— Я думаю…
Его руки дерзко скользили по ее спине, ягодицам, обволакивали бедра…
— Что ты чувствуешь? — вновь спросил он женщину.
— Хоакин… — проговорила она.
— Расскажи, — настаивал испанец.
— Я хочу тебя, — ответила она.
— Конечно же, хочешь. Но как ты хочешь меня? Вот вопрос.

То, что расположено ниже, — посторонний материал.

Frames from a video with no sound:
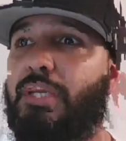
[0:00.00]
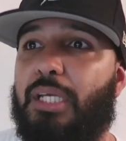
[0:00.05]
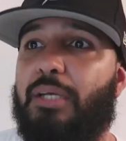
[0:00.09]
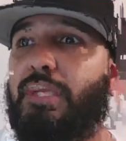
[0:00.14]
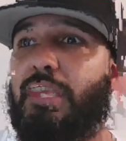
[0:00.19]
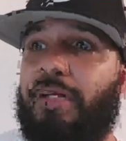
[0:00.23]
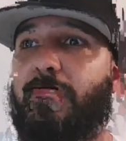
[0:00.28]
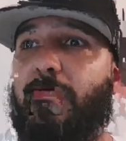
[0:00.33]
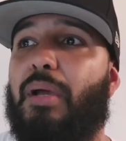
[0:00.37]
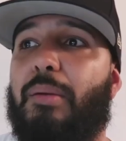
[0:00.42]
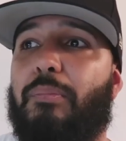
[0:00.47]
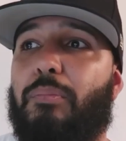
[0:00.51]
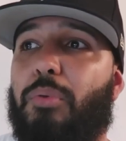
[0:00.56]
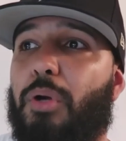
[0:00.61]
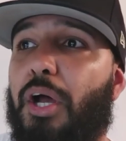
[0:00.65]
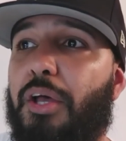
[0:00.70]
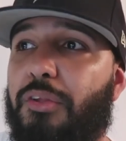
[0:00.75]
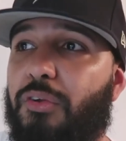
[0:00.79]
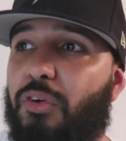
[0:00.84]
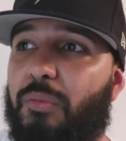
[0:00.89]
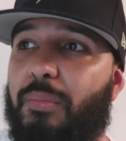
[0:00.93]
and I want to give it
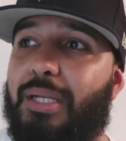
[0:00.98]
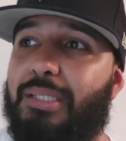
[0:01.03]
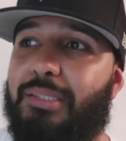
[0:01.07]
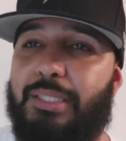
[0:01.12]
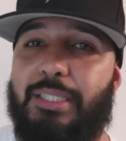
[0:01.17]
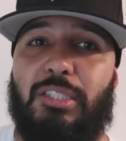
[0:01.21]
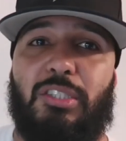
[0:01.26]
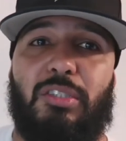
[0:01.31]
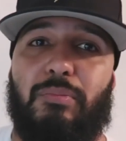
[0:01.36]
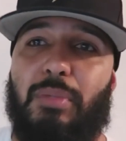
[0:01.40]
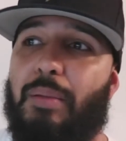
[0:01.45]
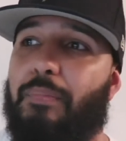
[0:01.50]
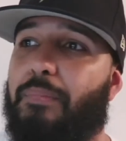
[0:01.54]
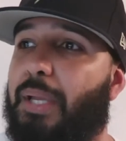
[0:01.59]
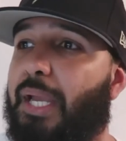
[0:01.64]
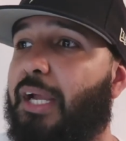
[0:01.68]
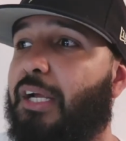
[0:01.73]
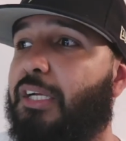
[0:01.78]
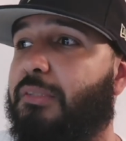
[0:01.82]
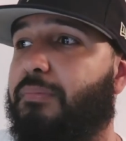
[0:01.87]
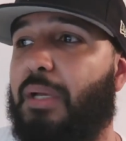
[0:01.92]
to my brother or my
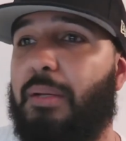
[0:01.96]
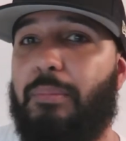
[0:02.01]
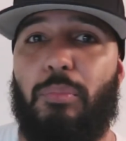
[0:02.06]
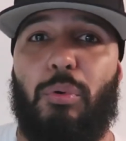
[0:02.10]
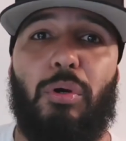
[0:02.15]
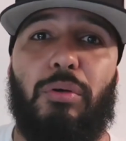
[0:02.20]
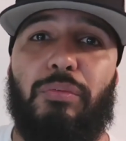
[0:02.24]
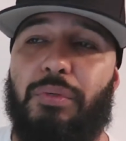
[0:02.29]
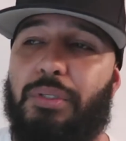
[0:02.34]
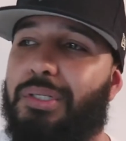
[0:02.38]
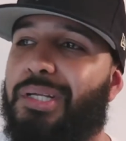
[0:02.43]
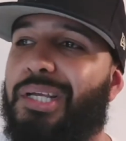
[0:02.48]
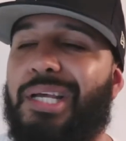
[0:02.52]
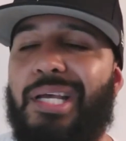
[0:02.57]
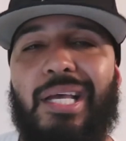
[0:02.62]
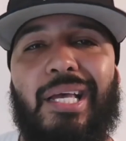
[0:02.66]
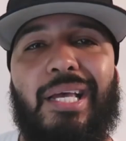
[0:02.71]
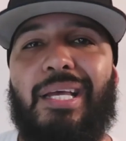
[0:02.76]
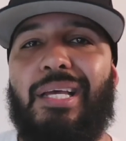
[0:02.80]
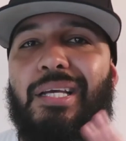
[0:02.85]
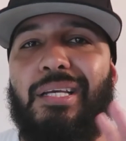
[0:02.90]
sister, my parents, my
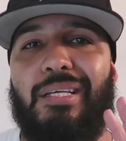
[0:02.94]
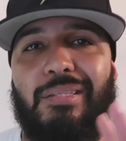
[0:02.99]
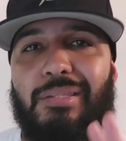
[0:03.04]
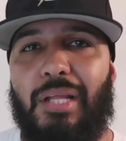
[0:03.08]
boyfriend.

— Безумно, — прошептала Кассандра. — Страстно. Неудержимо. Теперь же, — как просьбу произнесла женщина, но этого можно было не говорить, он уже исполнял ее желание. — Хоакин… — многократно повторяла она влажным шепотом.
У него не было прежде таких встреч, такого взаимопонимания, такой податливой и согласной партнерши.
Он благодарно поцеловал ее в основание тонкой шеи.
— О! Хоакин! — простонала она.
Ее тело плавно содрогалось, конвульсии гасились толщей воды, но ощущения словно преумножались этим.
— Мое! — проговорил в завершении Хоакин, куснув в неистовом поцелуе ее грудь. — Все это мое! — добавил он, обхватив ее за ягодицы.
За год вместе их тела так настроились друг под друга, что их интимный спорт сделался чуть ли не повсеместным удовольствием. Кассандру уже не смущала опасность быть застуканными. Они как птицы в густой листве могли щебетать о своем, не будучи понятыми.
Одного дерзкого прикосновения Хоакина было достаточно, чтобы его женщина затрепетала и приблизилась к тому призрачному, ускользающему, ни с чем не сравнимому взрыву, к которому стремятся многие, но достигают далеко не все.
Когда она была с ним, то не боялась ничего. Когда он был с ней, то мог позволить себе все. Сама природа благоприятствовала их занятиям. Все кругом было для их наслаждения.
Потому-то Кассандра и надеялась, что участь следующей по списку отвергнутых минует ее.
Кассандра упивалась этой иллюзией женского счастья. Возможность быть любимой и желанной превозносилась ею над всеми прочими опасениями. Когда же правда прорывалась наружу в виде ясных напоминаний Хоакина о близящемся завершении их взаимоприятного общения, она отказывалась понимать и принимать такую реальность, предпочитая жить от ночи к ночи. И надеясь на что-то неясное.
Хоакин же только способствовал этому упрямому заблуждению. Он постепенно отдалялся от Кассандры в свете дня, но не отказывал себе в горячих ночных удовольствиях. Он, как и во всякую ночь до этого, вновь отвел ее в свою спальню.
— Хоакин… — прошептала Кассандра. Ее шептание горчило обидой, но было нежным, как сама любовь, и сладким, как прощение.
У нее не получилось бы ни возразить ему, ни, тем более, воспротивиться. Она покорно принимала такой исход любой их размолвки, прекрасно сознавая, что их еженощное слияние никак не отразится на твердости его решения расстаться.